Stored data

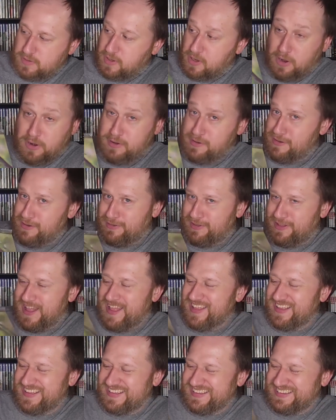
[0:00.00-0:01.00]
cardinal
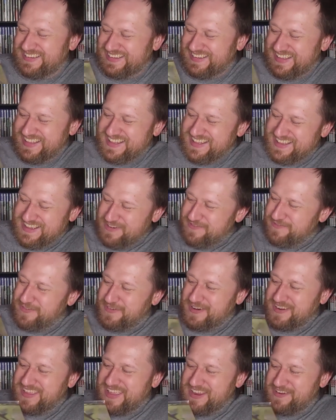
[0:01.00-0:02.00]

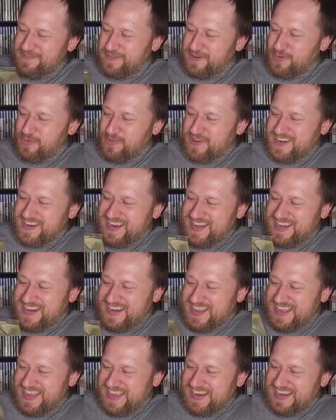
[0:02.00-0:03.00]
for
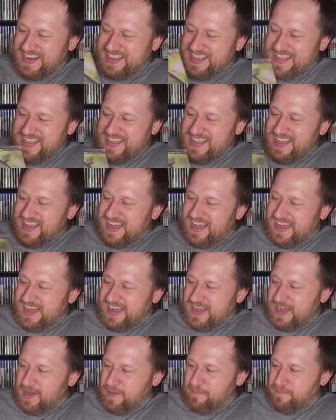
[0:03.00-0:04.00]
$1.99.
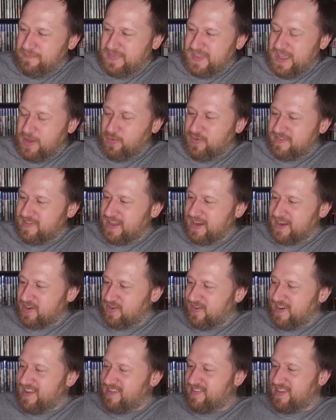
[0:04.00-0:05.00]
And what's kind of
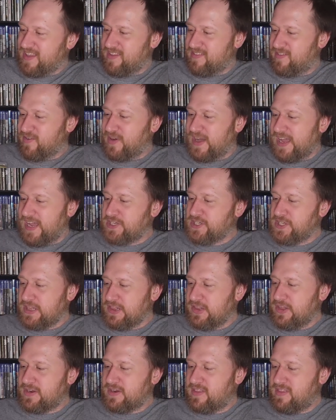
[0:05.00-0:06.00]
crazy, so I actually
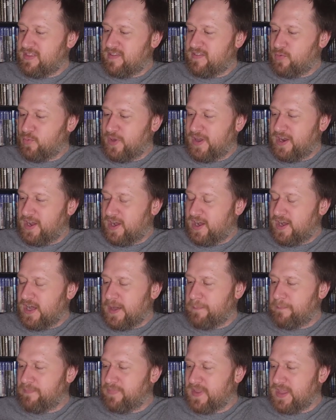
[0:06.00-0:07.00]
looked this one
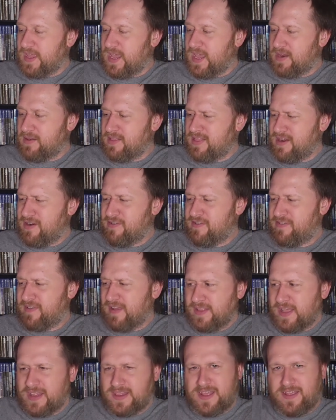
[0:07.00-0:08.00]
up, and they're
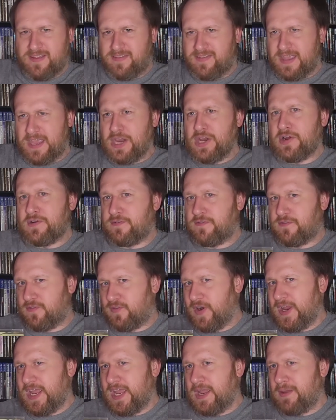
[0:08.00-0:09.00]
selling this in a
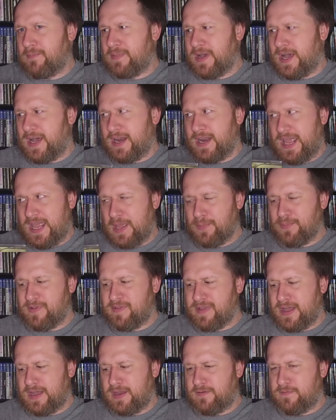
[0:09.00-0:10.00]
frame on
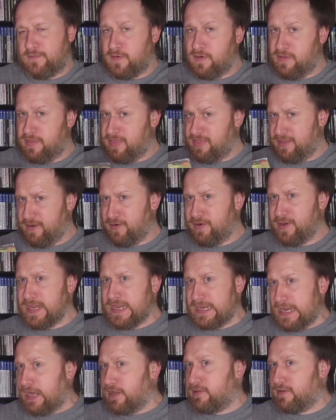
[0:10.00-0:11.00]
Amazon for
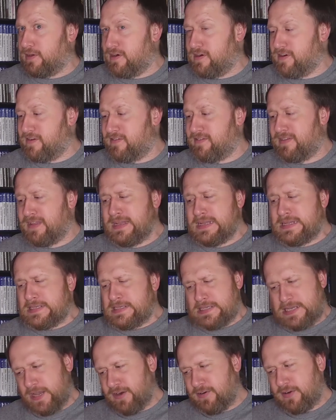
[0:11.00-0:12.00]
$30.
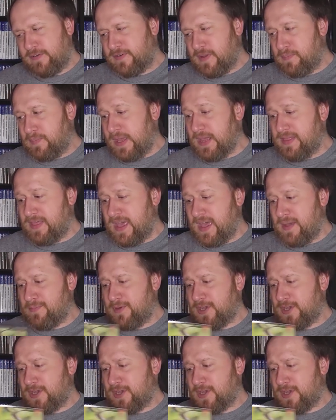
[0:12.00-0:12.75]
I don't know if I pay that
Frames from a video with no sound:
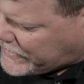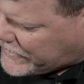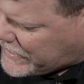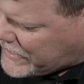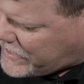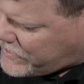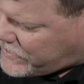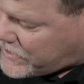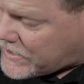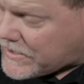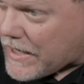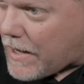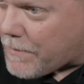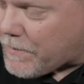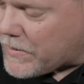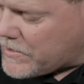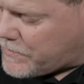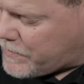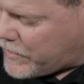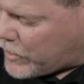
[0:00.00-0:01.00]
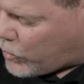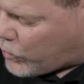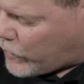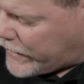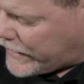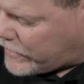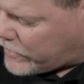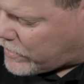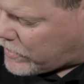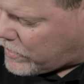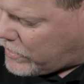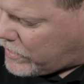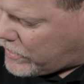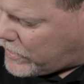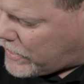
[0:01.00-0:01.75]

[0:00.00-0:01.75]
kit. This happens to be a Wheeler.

Aim of the exercise ->
Restate the entries verbatim and exclude any pictures.

Problem solution ->
[0:00.00-0:01.00]
cardinal
[0:01.00-0:02.00]

[0:02.00-0:03.00]
for
[0:03.00-0:04.00]
$1.99.
[0:04.00-0:05.00]
And what's kind of
[0:05.00-0:06.00]
crazy, so I actually
[0:06.00-0:07.00]
looked this one
[0:07.00-0:08.00]
up, and they're
[0:08.00-0:09.00]
selling this in a
[0:09.00-0:10.00]
frame on
[0:10.00-0:11.00]
Amazon for
[0:11.00-0:12.00]
$30.
[0:12.00-0:12.75]
I don't know if I pay that
Frames from a video with no sound:
[0:00.00-0:01.00]
[0:01.00-0:01.75]

[0:00.00-0:01.75]
kit. This happens to be a Wheeler.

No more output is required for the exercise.